# WHAT YOU HAVE TO DO:
Throughout the records below, find the lines with the string "frames" and give how many there are, nothing else.
#### EXERCISE INPUT ####
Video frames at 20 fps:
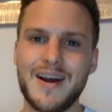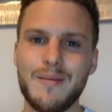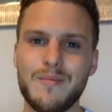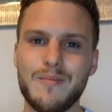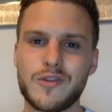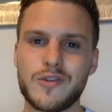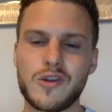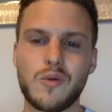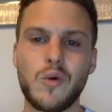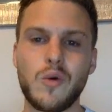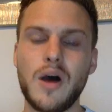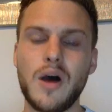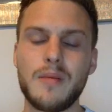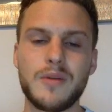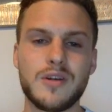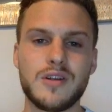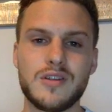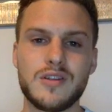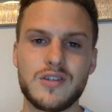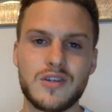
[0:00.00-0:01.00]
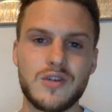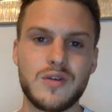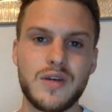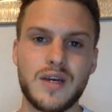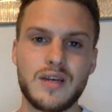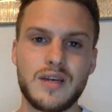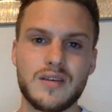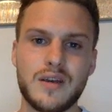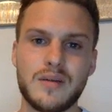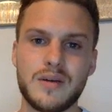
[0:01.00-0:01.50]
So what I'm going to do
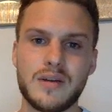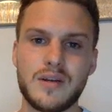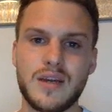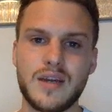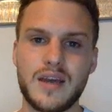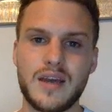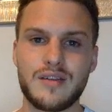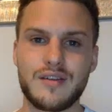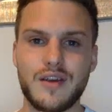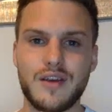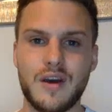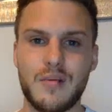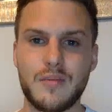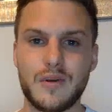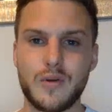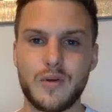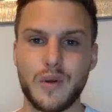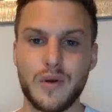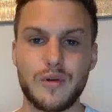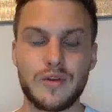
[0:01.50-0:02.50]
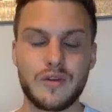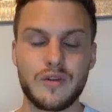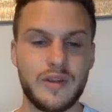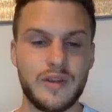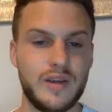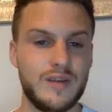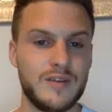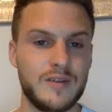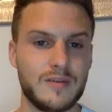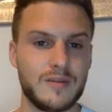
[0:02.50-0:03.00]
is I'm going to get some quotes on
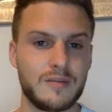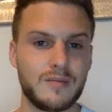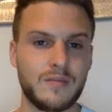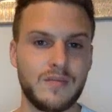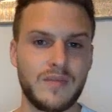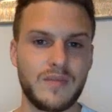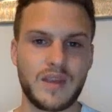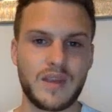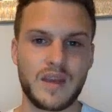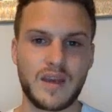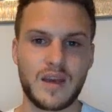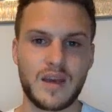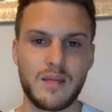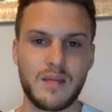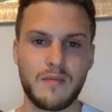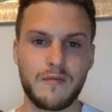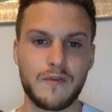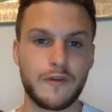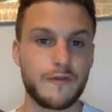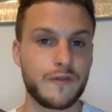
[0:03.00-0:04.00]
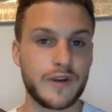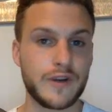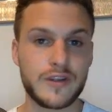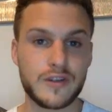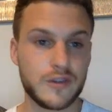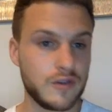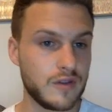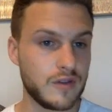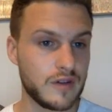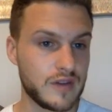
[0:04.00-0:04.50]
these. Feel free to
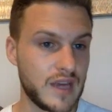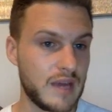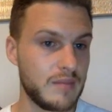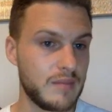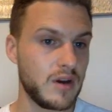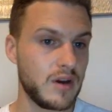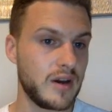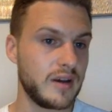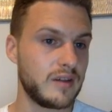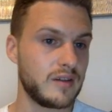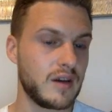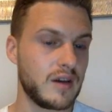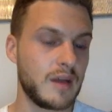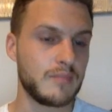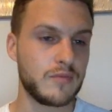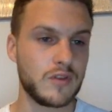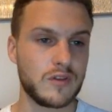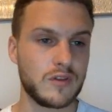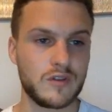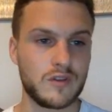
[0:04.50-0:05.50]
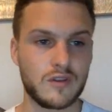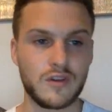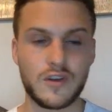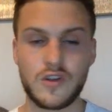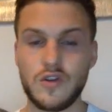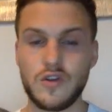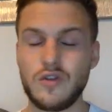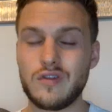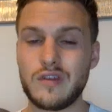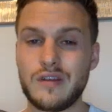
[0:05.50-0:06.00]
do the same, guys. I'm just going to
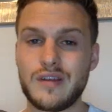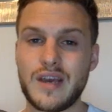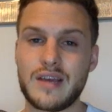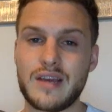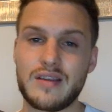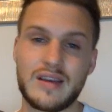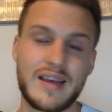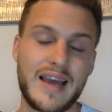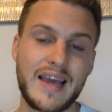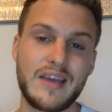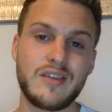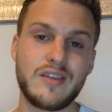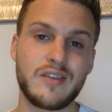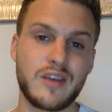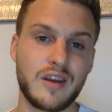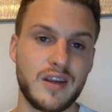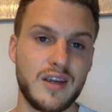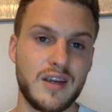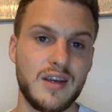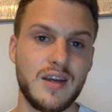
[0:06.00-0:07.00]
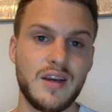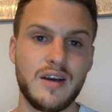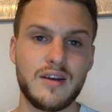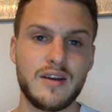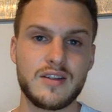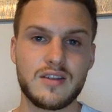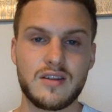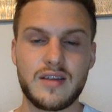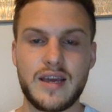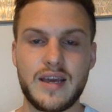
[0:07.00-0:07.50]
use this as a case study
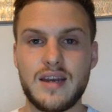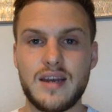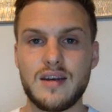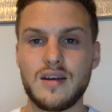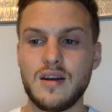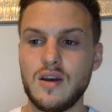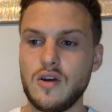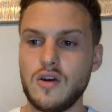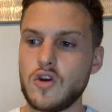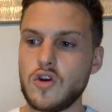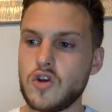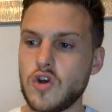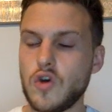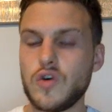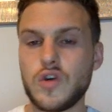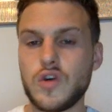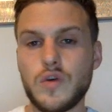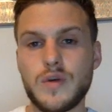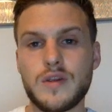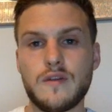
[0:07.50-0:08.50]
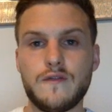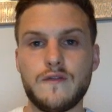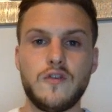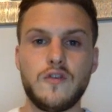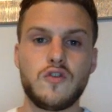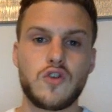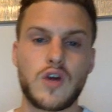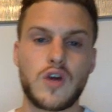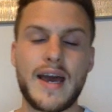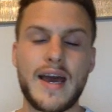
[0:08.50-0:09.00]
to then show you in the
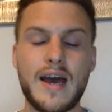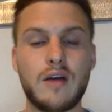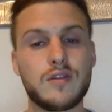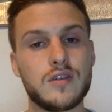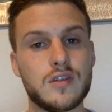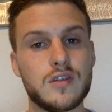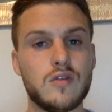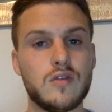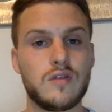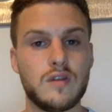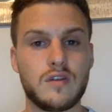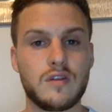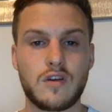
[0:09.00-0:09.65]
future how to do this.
####
#### EXERCISE INPUT ####
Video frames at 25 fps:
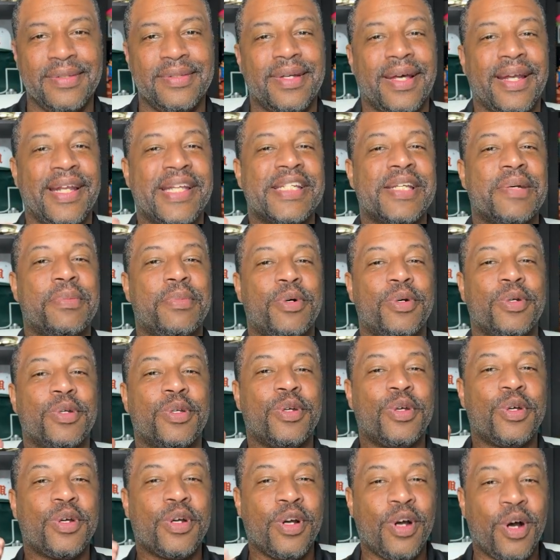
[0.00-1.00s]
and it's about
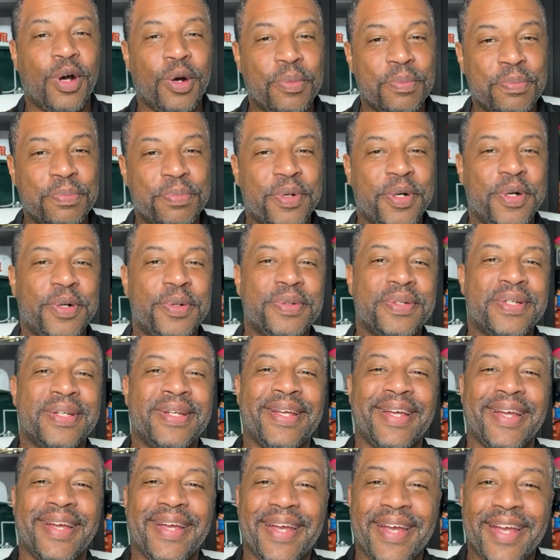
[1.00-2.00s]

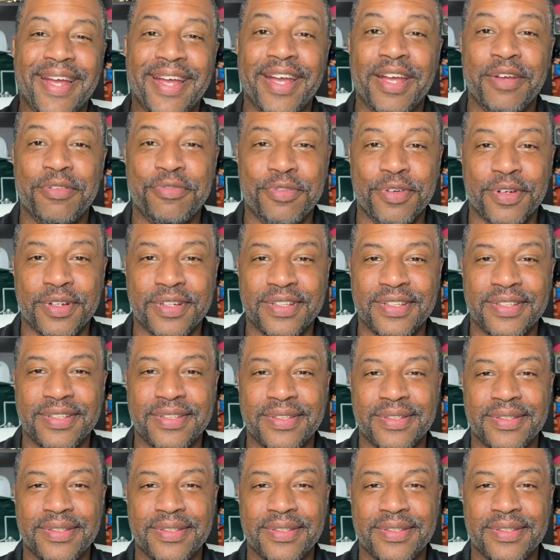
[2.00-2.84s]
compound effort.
####
# EXPECTED ANSWER:
2